Code Monkey home page Code Monkey logo

enron-scandal-machine-learning's Introduction

Applying-Machine-Learning-Enron

In 2000, Enron was one of the largest companies in the United States. Enron was an American energy, commodities, and services company based in Houston, TX. that later became known for it's few acts of conspiracy, insider trading, and securities fraud.

Before going in deep with this project, it is important to note how technology has changed over time: Enron likely had it's own commercial intelligence group that would drive them to become "The Smartest Guys in the Room". When it comes to trading, everyone needs an edge. Enron's competitive edge was to take unique market information and analyze it in full depth. There was not as much application of data analytics or a data-driven mindset at the time of Enron. This is worth noting as it helps illustrate how rapidly the energy industry, and business across the board has evolved.

That in mind, by 2002 Enron had collapsed into bankruptcy due to widespread corporate fraud. The company hid the financial losses of the trading business and other operations of the company using mark-to-market accounting. This technique measures the value of a security based on its current market value instead of its book value.

In the resulting Federal investigation, a significant amount of typically confidential information entered into the public record, including tens of thousands of emails and detailed financial data for top executives.

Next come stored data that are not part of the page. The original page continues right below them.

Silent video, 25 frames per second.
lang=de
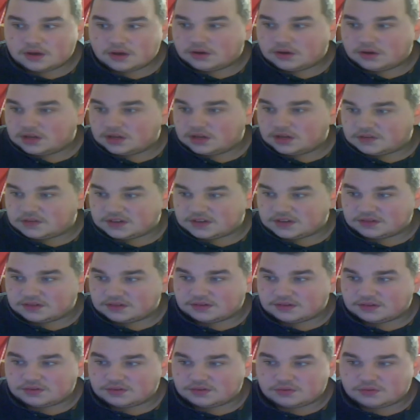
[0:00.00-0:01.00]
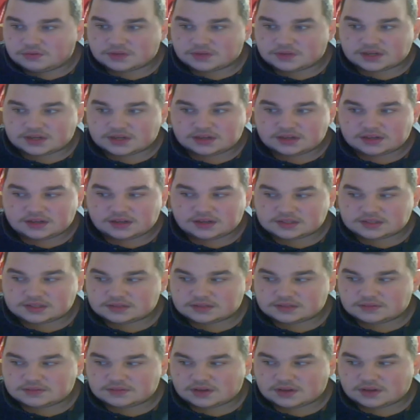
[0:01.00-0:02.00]
Ich werde dann irgendwann ein
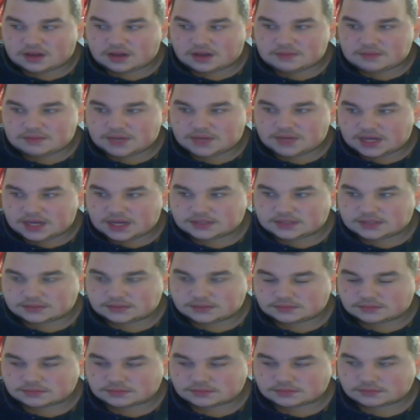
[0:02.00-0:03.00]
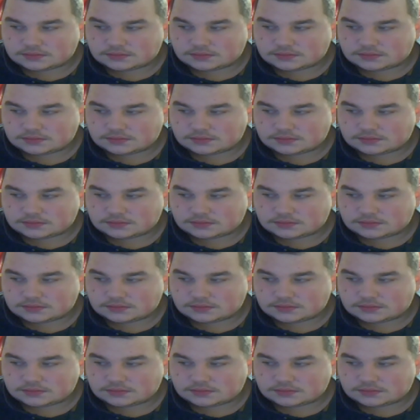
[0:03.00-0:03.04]
nächstes Video einblenden.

This data has been combined with a hand-generated list of persons of interest in the fraud case, which means individuals who were indicted, reached a settlement or plea deal with the government, or testified in exchange for prosecution immunity. This data has created a dataset of 21 features for 146 Enron employees.

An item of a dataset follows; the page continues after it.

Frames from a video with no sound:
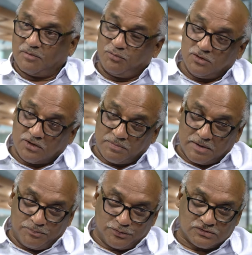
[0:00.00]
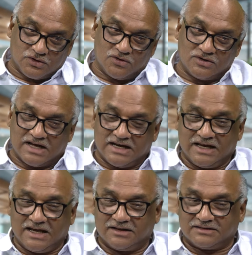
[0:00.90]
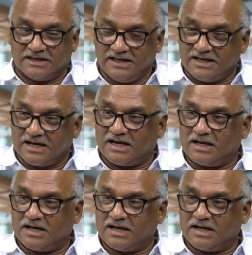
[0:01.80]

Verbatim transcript: డబ్బులు కూడా పాపం పుచ్చుకోకుండానే తెలియక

For this project, a correlation matrix was created to get a direct visualization of how each of the 21 features were related to one another. The correlation matrix was useful in predicting one attribute from another and impute missing values. Additionally, it was used as a basic quantity for many modelling techniques.

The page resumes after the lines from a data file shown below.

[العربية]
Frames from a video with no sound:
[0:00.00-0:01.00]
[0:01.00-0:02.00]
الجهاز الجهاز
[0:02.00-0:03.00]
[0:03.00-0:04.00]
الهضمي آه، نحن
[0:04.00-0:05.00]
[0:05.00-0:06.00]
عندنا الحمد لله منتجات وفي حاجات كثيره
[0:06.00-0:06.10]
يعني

In part with an exploratory analysis, I used the K-Means algorithm to help cluster the POI data; however, since the POI feature was a boolean value, I found that randomly selecting two clusters would not effectively apply to this dataset because this dataset had too many dimensions. For this reason, I moved on from the K-Means project early on in the process. However, for the purpose of this project, it is important to include the entire scope of the analysis.

In addition to the K-Means Algorithm, I performed a hierarhical analysis on the POI feature. By looking at the hierarchy of the POI, I was able to better visualize the spread between someone who is considered a Person of Interest (POI) and someone who is not.

Following an analysis of the target feature, POI, I took off with a predictive aalysis algorithm - Logistic Regression. This algorithm is based on the conept of probability. Logistic Regression is beneficial in this case as it provides an unbiased data testing point. For this project, this statistical method is used for predicting binary classes.

The Naive Bayes classifier was thought of as a logical approach to use as there is a strong independent assumption when having a dataset that has multiple features. This classifier is highly scalable, and since the Enron dataset has multiple parameters it has proved to be most appropriate for this project.

As a result of using Naive Bayes, the following conclusions have been found as to who was predicted to be a POI and who was actually a POI.

1.) Jeffrey Skilling, CEO, served a 12 year sentence as a POI. The Naive Bayes model correctly predicted that he would be a POI. 2.) Kevin Hannon, COO, served a two-year prison sentence. The same model correctly predicted he would be a POI. 3.) Interestingly enough, Scott Yeager, an employee, was convicted in the original dataset while this predictive model predicted him as not being a POI. He was acquitted of all charges after a long legal battle that went to the Supreme Court. 4.) Chris Calgar, another employee, was listed as a POI on the dataset, while this model predicted he was not a POI. Sure enough, his charges were dismissed. 5.) John Baxter, who was found dead in his car before he was to testify before Congress, was listed as a non-POI, while the model predicted it to be true. 6.) James Derrick was on the general counsel of Enron. While he testified before congress, the model predicted that he would be found as a POI as well.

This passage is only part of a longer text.